▶ [EXERCISE]: Each record below should be returned word for word, with no pictures included.
Start of SUPPLIED MATERIAL
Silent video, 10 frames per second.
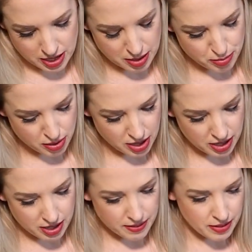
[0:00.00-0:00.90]
I had
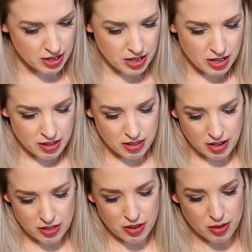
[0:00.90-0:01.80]
brought
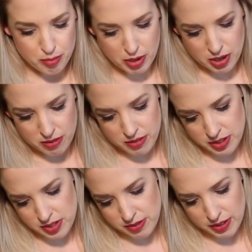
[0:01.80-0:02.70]
the other part of
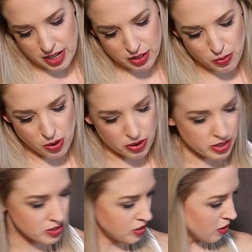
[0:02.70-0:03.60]
this fly-on-the-wall
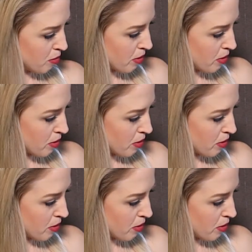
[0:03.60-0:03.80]
easel,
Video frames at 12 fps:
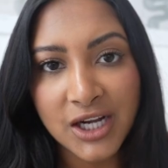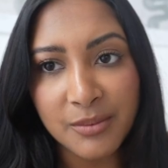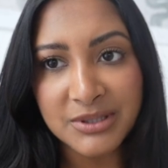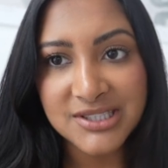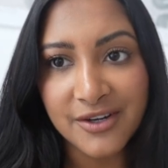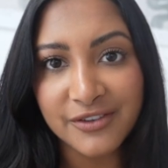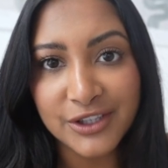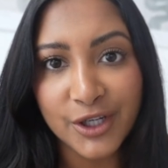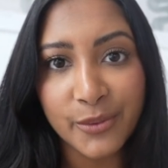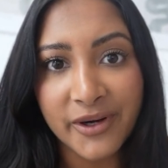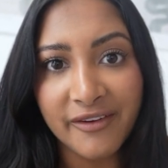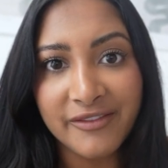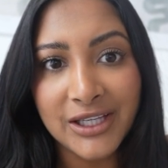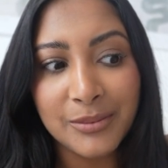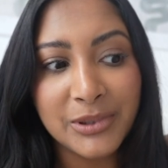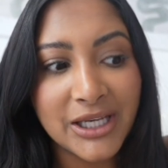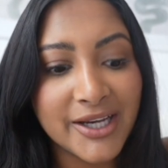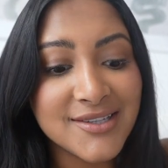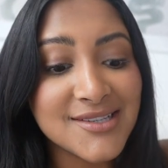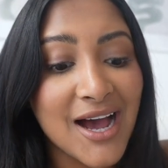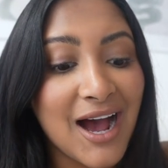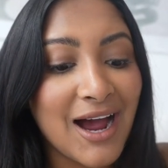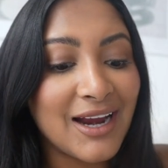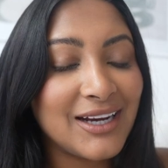Got myself a liquid IV because
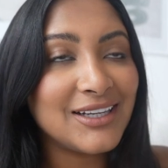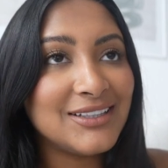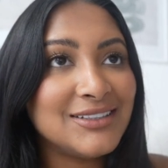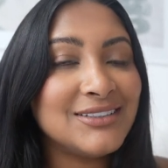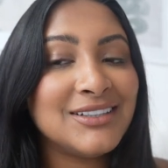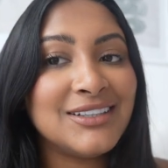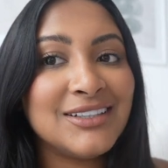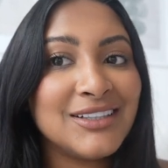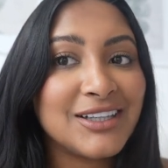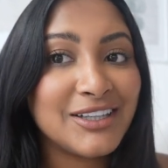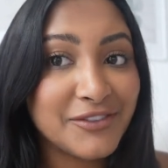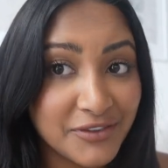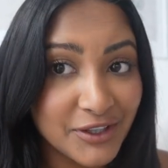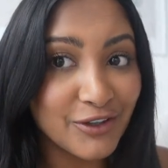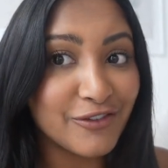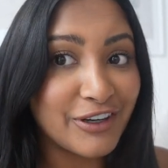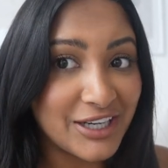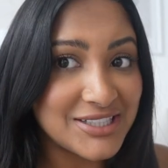I feel very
End of SUPPLIED MATERIAL
▶ [RESULT OF THE EXERCISE]:
Silent video, 10 frames per second.
[0:00.00-0:00.90]
I had
[0:00.90-0:01.80]
brought
[0:01.80-0:02.70]
the other part of
[0:02.70-0:03.60]
this fly-on-the-wall
[0:03.60-0:03.80]
easel,
Video frames at 12 fps:
Got myself a liquid IV because
I feel very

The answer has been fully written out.